--- YOUR GOAL ---
Without any pictures, the records below should be reproduced exactly.
GIVEN DATA START
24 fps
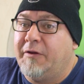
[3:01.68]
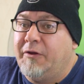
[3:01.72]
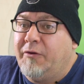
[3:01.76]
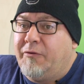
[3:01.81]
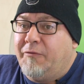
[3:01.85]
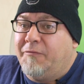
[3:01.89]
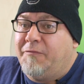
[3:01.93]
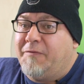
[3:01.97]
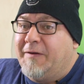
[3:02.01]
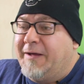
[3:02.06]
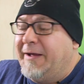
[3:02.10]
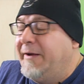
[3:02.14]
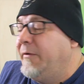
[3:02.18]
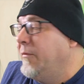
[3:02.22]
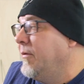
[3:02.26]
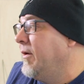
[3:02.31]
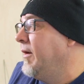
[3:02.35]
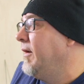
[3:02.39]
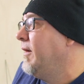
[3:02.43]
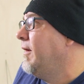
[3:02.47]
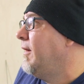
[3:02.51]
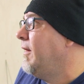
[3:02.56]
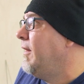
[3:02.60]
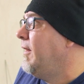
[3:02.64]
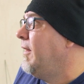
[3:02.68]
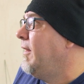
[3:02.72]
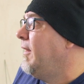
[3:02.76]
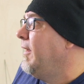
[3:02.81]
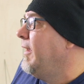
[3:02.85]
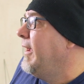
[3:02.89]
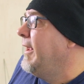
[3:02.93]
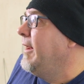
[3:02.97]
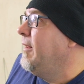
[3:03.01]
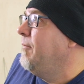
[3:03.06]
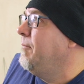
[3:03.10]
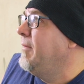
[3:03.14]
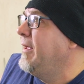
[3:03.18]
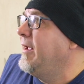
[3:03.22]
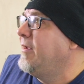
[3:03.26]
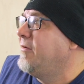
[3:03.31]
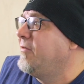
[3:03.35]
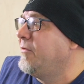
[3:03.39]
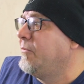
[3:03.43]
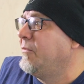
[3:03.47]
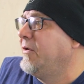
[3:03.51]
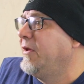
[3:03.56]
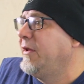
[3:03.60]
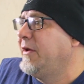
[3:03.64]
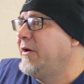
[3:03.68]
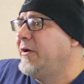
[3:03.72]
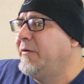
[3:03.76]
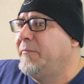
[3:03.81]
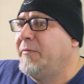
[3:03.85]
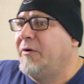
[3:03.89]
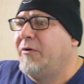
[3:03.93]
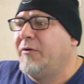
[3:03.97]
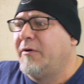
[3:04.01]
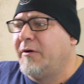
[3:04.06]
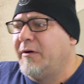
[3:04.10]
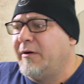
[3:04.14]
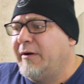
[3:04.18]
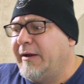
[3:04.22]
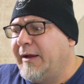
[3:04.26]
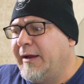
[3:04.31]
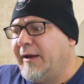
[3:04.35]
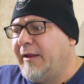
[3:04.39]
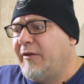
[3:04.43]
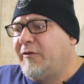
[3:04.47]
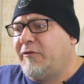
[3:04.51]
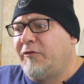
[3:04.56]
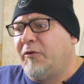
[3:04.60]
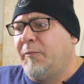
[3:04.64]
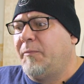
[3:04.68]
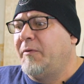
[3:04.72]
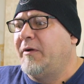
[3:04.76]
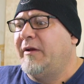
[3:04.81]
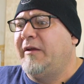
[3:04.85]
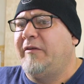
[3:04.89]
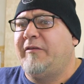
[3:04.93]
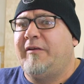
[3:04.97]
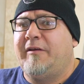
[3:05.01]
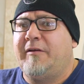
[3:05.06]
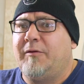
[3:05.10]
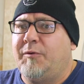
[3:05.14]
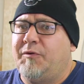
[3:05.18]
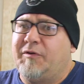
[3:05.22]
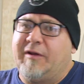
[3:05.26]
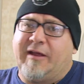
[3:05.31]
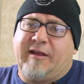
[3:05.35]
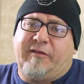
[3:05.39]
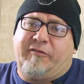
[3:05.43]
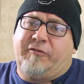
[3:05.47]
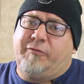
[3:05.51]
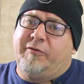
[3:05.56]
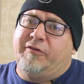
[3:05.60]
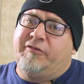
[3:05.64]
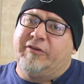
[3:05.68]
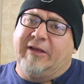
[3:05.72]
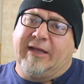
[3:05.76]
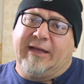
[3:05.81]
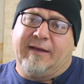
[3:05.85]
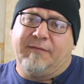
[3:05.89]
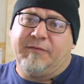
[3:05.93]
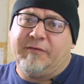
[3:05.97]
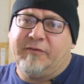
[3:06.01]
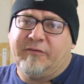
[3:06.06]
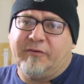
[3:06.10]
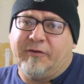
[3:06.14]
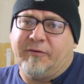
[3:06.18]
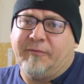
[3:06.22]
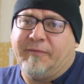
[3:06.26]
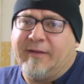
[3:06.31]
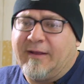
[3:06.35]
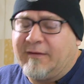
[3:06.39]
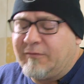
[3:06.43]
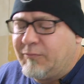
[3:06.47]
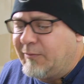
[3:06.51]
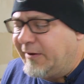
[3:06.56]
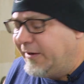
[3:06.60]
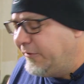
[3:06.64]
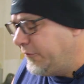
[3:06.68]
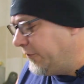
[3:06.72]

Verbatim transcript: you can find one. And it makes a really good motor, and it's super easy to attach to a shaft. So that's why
GIVEN DATA END
--- ANSWER TO THE EXERCISE ---
24 fps
[3:01.68]
[3:01.72]
[3:01.76]
[3:01.81]
[3:01.85]
[3:01.89]
[3:01.93]
[3:01.97]
[3:02.01]
[3:02.06]
[3:02.10]
[3:02.14]
[3:02.18]
[3:02.22]
[3:02.26]
[3:02.31]
[3:02.35]
[3:02.39]
[3:02.43]
[3:02.47]
[3:02.51]
[3:02.56]
[3:02.60]
[3:02.64]
[3:02.68]
[3:02.72]
[3:02.76]
[3:02.81]
[3:02.85]
[3:02.89]
[3:02.93]
[3:02.97]
[3:03.01]
[3:03.06]
[3:03.10]
[3:03.14]
[3:03.18]
[3:03.22]
[3:03.26]
[3:03.31]
[3:03.35]
[3:03.39]
[3:03.43]
[3:03.47]
[3:03.51]
[3:03.56]
[3:03.60]
[3:03.64]
[3:03.68]
[3:03.72]
[3:03.76]
[3:03.81]
[3:03.85]
[3:03.89]
[3:03.93]
[3:03.97]
[3:04.01]
[3:04.06]
[3:04.10]
[3:04.14]
[3:04.18]
[3:04.22]
[3:04.26]
[3:04.31]
[3:04.35]
[3:04.39]
[3:04.43]
[3:04.47]
[3:04.51]
[3:04.56]
[3:04.60]
[3:04.64]
[3:04.68]
[3:04.72]
[3:04.76]
[3:04.81]
[3:04.85]
[3:04.89]
[3:04.93]
[3:04.97]
[3:05.01]
[3:05.06]
[3:05.10]
[3:05.14]
[3:05.18]
[3:05.22]
[3:05.26]
[3:05.31]
[3:05.35]
[3:05.39]
[3:05.43]
[3:05.47]
[3:05.51]
[3:05.56]
[3:05.60]
[3:05.64]
[3:05.68]
[3:05.72]
[3:05.76]
[3:05.81]
[3:05.85]
[3:05.89]
[3:05.93]
[3:05.97]
[3:06.01]
[3:06.06]
[3:06.10]
[3:06.14]
[3:06.18]
[3:06.22]
[3:06.26]
[3:06.31]
[3:06.35]
[3:06.39]
[3:06.43]
[3:06.47]
[3:06.51]
[3:06.56]
[3:06.60]
[3:06.64]
[3:06.68]
[3:06.72]

Verbatim transcript: you can find one. And it makes a really good motor, and it's super easy to attach to a shaft. So that's why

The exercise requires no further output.